There is a growing interest out there. It is an emerging industry and because of that, the methods for detecting a coin’s origin and working against money laundering with cryptocurrencies can still be improved. Also, the methods used to anonymize the history are continuously evolving.  

And in your work, are you actively supporting the development of better methods? 

Yes, we are collaborating with some of the companies in this field to support them in their work to develop better methods. I very much enjoy these collaborations. This field is super young, most of the companies are only 3-5 years old and typically very knowledge intensive. Therefore, these companies know that they need to continuously improve their technologies. I appreciate this mindset, which I see as a central characteristic for this whole space. 

So quite some work to do until cryptocurrencies will take over our economies? 

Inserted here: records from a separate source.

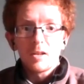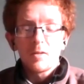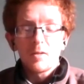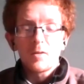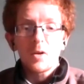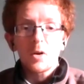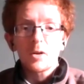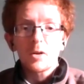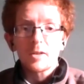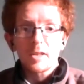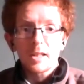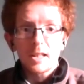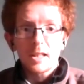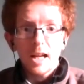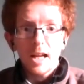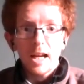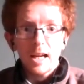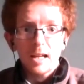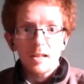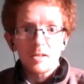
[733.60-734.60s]
14
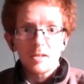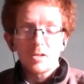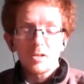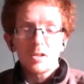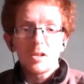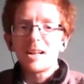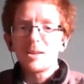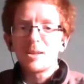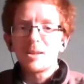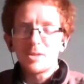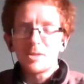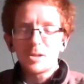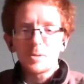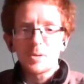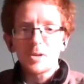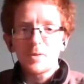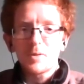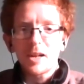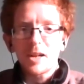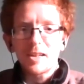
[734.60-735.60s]
days. So it was
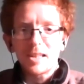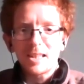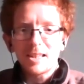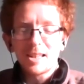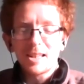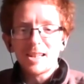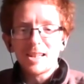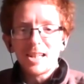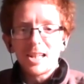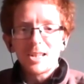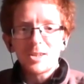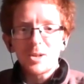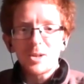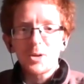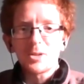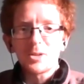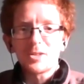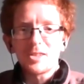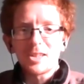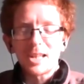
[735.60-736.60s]
a very
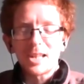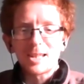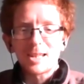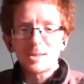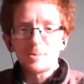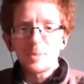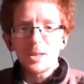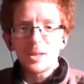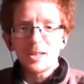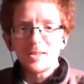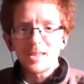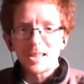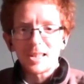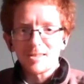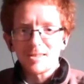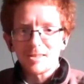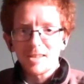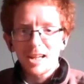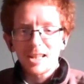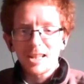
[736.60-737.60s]
daunting
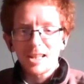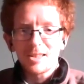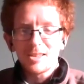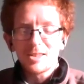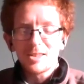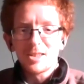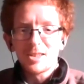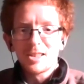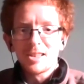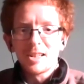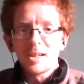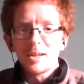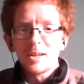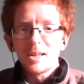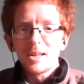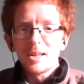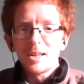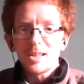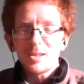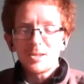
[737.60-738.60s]
experience, and
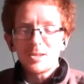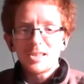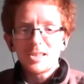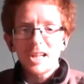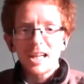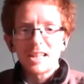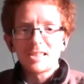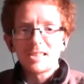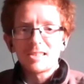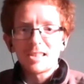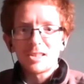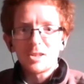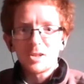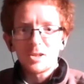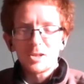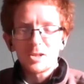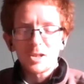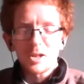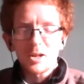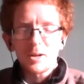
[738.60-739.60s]
you change into
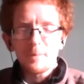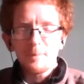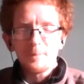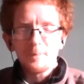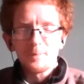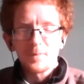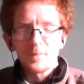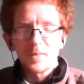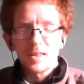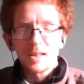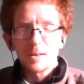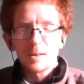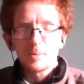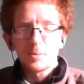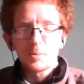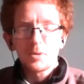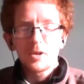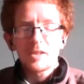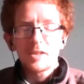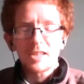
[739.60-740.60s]
your
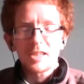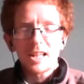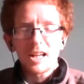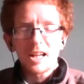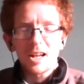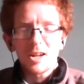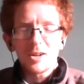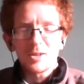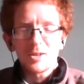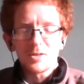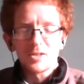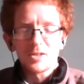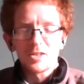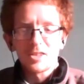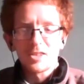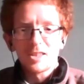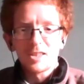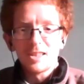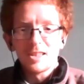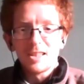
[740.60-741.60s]
prison clothes.
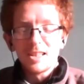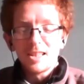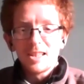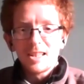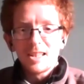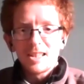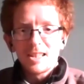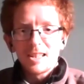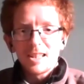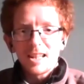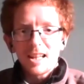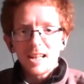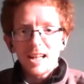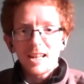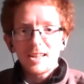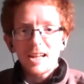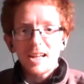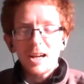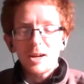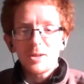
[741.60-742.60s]

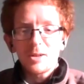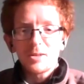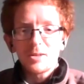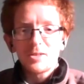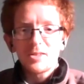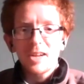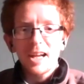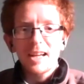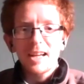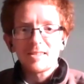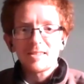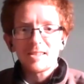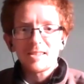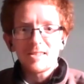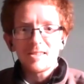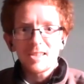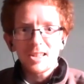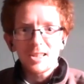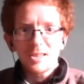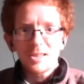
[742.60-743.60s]
And that
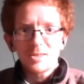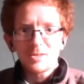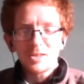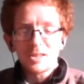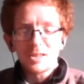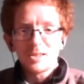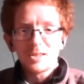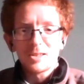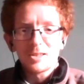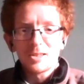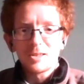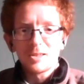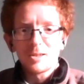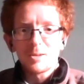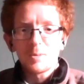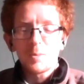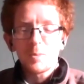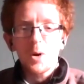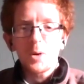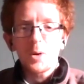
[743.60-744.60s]
uncertainty of
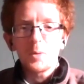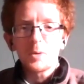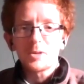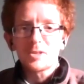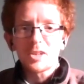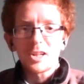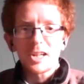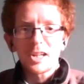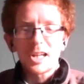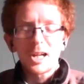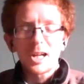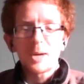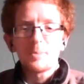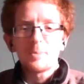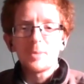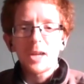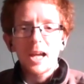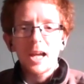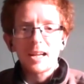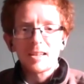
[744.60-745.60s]
what was going to come
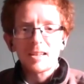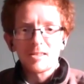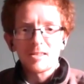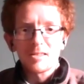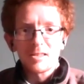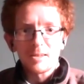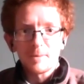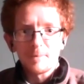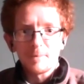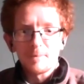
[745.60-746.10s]
next.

Yes, as I mentioned, the possibilities with blockchains are endless. But for these future scenarios to become reality, you need a system that has some traces of egalitarianism. What I mean is that for end-users there is no reason use a system which is controlled by a few agents, who do not have any duty explain themselves to third parties. You would not want to enter a system produced within a community, in which some actors you do not know control the whole system, for example by owning most of the wealth in the system.   

Therefore, the reality of bank transactions and financial transactions with exceptionally low costs, everything that the cryptocurrencies promise cannot yet be realized. For this future to come into existence, we really need to make the system more attractive to everyone. And this is what we are working towards. 

That sounds great. I look forward to follow your work. Thanks for taking the time!